How to complete this task – Leaving out all pictures, repeat exactly the lines from the one that holds "[0:03.12-0:04.17]" to the last line of the entries below.

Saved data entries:
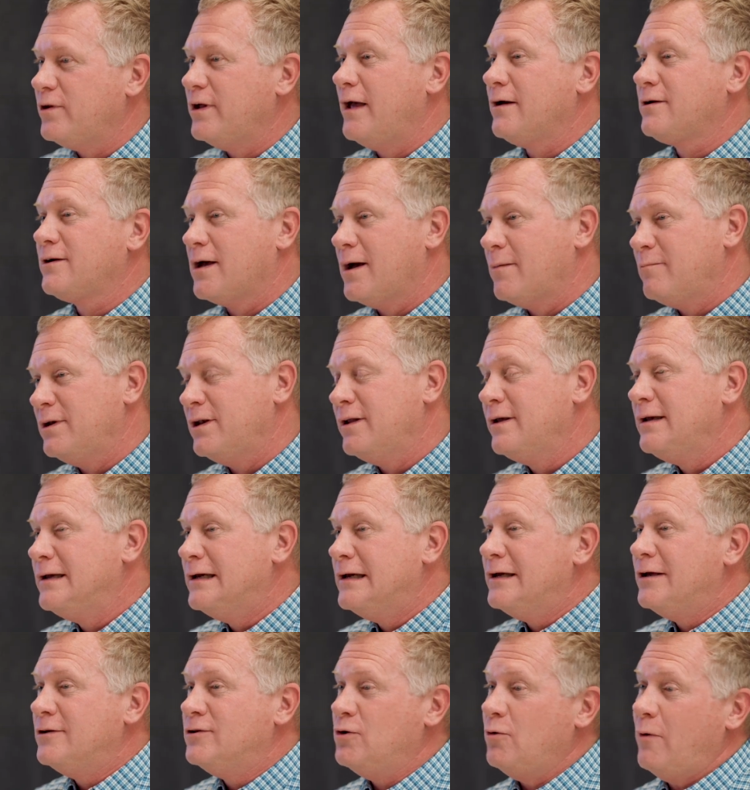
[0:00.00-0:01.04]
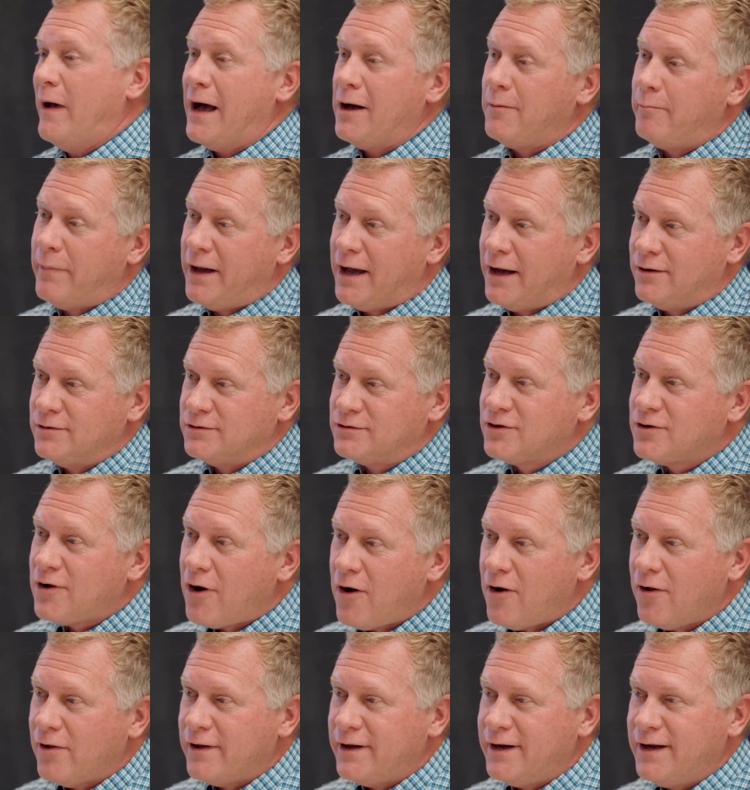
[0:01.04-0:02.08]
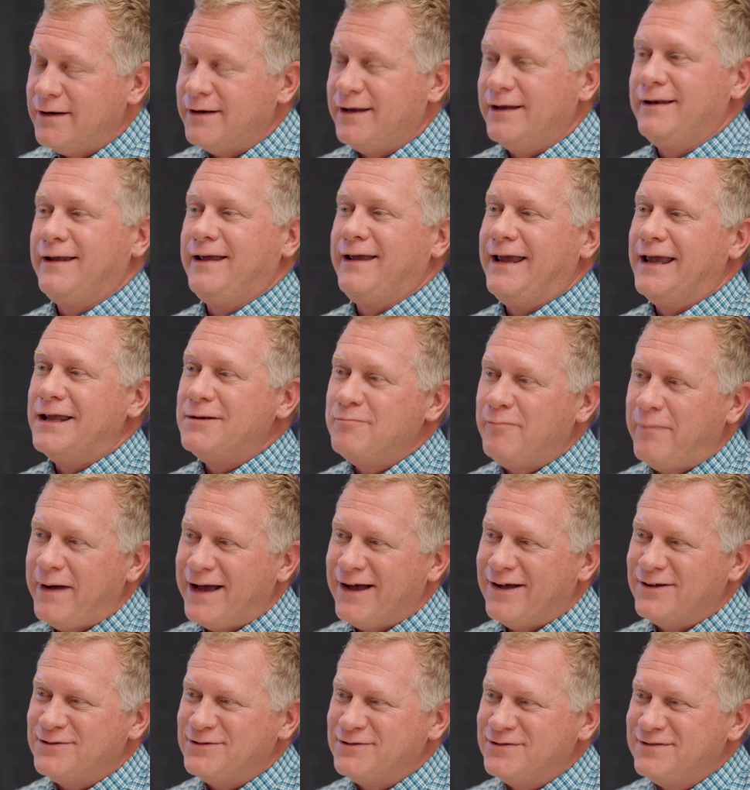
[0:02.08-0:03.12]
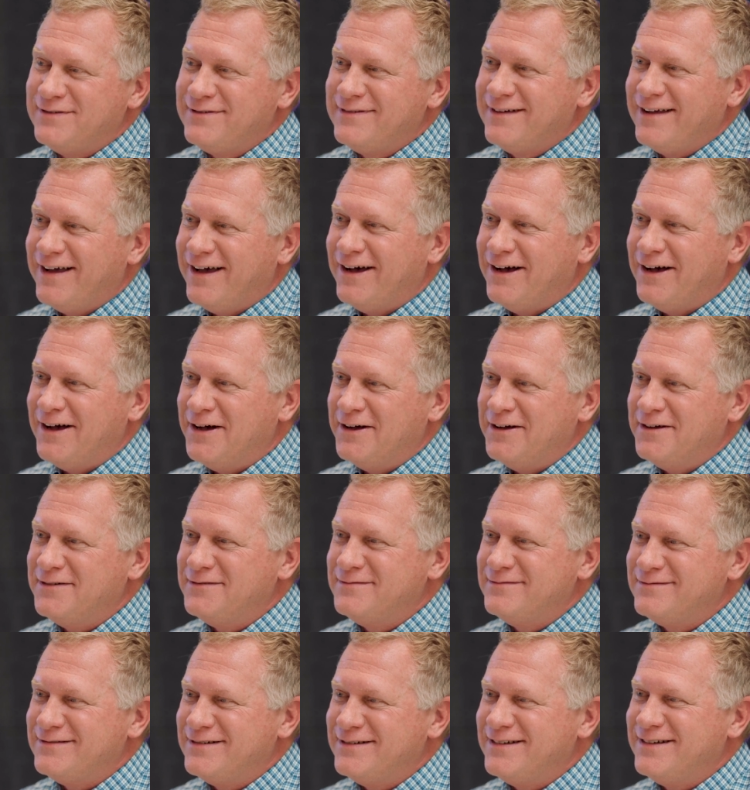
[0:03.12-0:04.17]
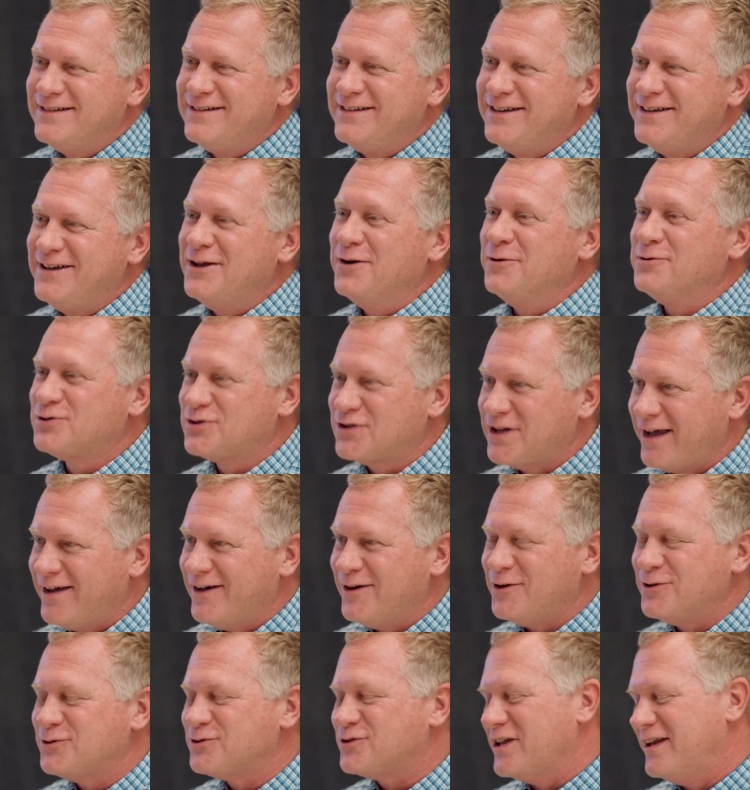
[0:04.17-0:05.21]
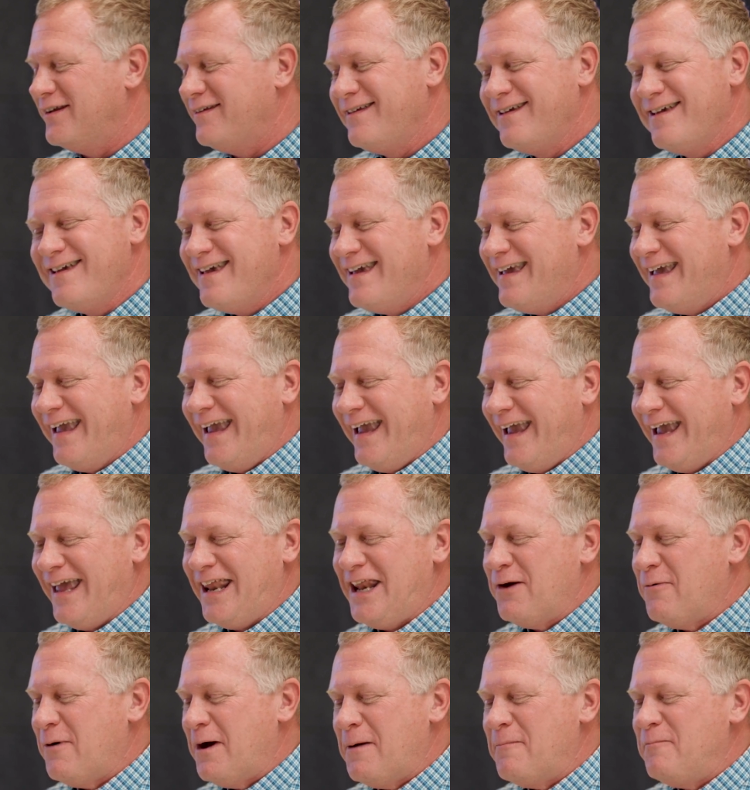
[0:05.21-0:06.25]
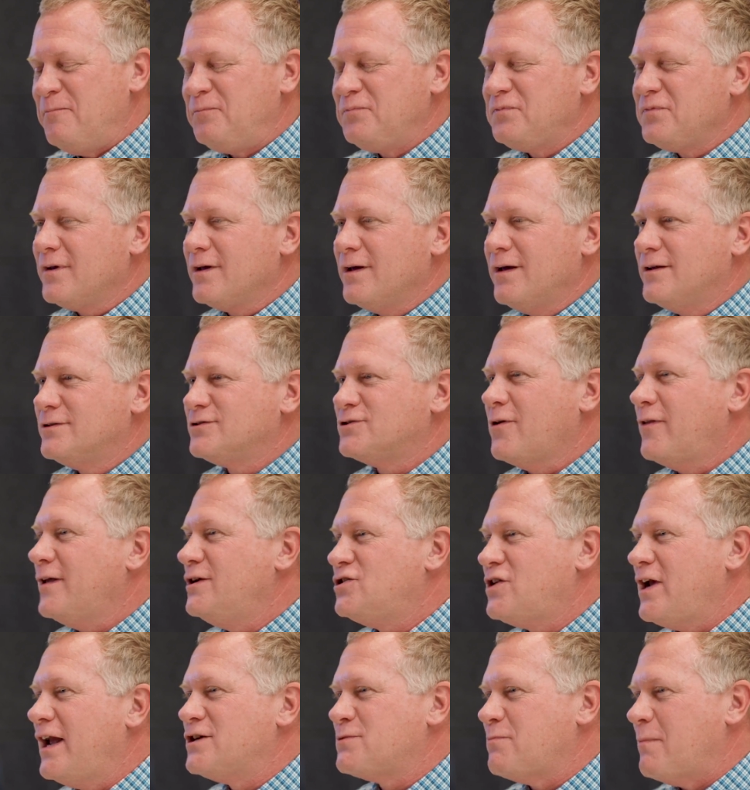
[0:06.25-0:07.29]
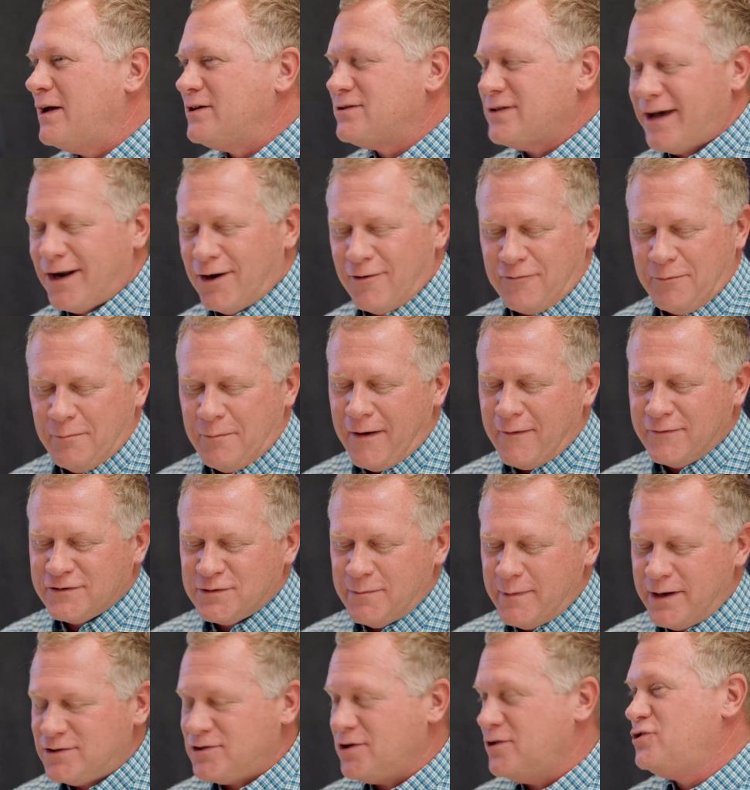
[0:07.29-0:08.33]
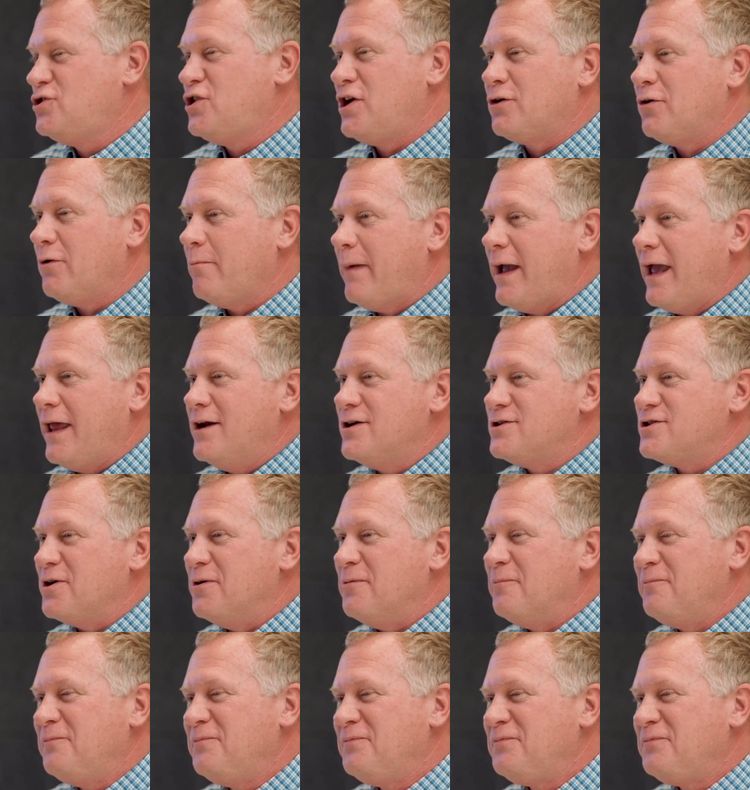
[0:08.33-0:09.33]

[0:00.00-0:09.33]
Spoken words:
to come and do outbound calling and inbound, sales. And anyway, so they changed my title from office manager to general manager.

Solution to this exercise –
[0:03.12-0:04.17]
[0:04.17-0:05.21]
[0:05.21-0:06.25]
[0:06.25-0:07.29]
[0:07.29-0:08.33]
[0:08.33-0:09.33]

[0:00.00-0:09.33]
Spoken words:
to come and do outbound calling and inbound, sales. And anyway, so they changed my title from office manager to general manager.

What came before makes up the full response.